**TASK STATEMENT**
Your answer must be an exact copy of the data, without any pictures.

MATERIAL SHOWN START

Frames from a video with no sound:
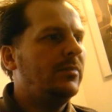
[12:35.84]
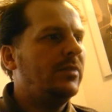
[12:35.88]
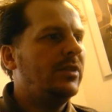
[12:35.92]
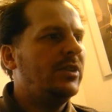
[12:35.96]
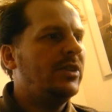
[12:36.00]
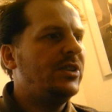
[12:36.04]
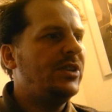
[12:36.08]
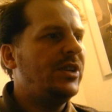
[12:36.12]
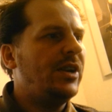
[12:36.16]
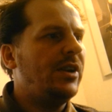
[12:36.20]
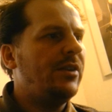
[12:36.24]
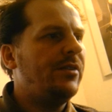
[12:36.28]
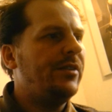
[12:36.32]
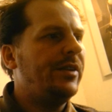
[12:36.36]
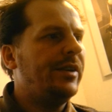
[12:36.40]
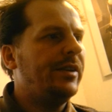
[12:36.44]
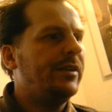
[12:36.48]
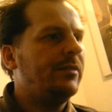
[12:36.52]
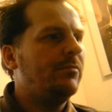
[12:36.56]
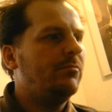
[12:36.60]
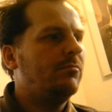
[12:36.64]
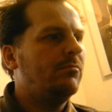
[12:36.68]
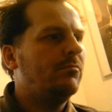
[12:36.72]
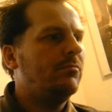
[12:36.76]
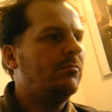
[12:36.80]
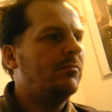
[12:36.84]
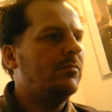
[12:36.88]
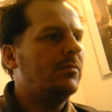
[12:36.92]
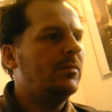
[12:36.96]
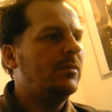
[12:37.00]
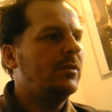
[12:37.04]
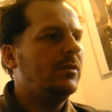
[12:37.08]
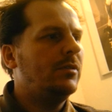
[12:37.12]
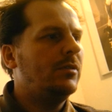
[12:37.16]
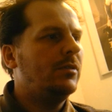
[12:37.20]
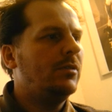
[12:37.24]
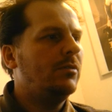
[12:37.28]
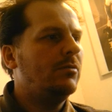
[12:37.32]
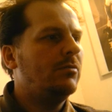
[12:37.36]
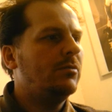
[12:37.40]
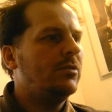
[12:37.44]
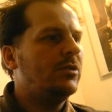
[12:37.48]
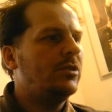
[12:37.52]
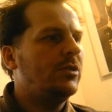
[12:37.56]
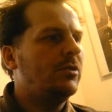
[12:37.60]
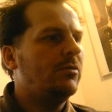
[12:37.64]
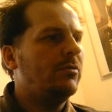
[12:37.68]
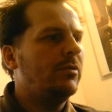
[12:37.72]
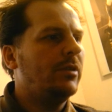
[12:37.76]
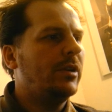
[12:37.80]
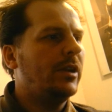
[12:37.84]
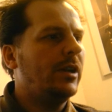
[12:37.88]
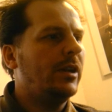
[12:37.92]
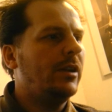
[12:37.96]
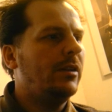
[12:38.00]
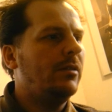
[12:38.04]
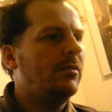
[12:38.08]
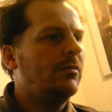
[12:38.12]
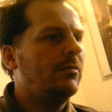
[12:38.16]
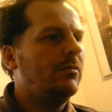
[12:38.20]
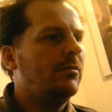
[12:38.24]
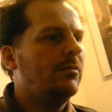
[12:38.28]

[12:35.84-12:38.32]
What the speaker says: Share it. Don't show again.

MATERIAL SHOWN END

**RESPONSE BOX**
Frames from a video with no sound:
[12:35.84]
[12:35.88]
[12:35.92]
[12:35.96]
[12:36.00]
[12:36.04]
[12:36.08]
[12:36.12]
[12:36.16]
[12:36.20]
[12:36.24]
[12:36.28]
[12:36.32]
[12:36.36]
[12:36.40]
[12:36.44]
[12:36.48]
[12:36.52]
[12:36.56]
[12:36.60]
[12:36.64]
[12:36.68]
[12:36.72]
[12:36.76]
[12:36.80]
[12:36.84]
[12:36.88]
[12:36.92]
[12:36.96]
[12:37.00]
[12:37.04]
[12:37.08]
[12:37.12]
[12:37.16]
[12:37.20]
[12:37.24]
[12:37.28]
[12:37.32]
[12:37.36]
[12:37.40]
[12:37.44]
[12:37.48]
[12:37.52]
[12:37.56]
[12:37.60]
[12:37.64]
[12:37.68]
[12:37.72]
[12:37.76]
[12:37.80]
[12:37.84]
[12:37.88]
[12:37.92]
[12:37.96]
[12:38.00]
[12:38.04]
[12:38.08]
[12:38.12]
[12:38.16]
[12:38.20]
[12:38.24]
[12:38.28]

[12:35.84-12:38.32]
What the speaker says: Share it. Don't show again.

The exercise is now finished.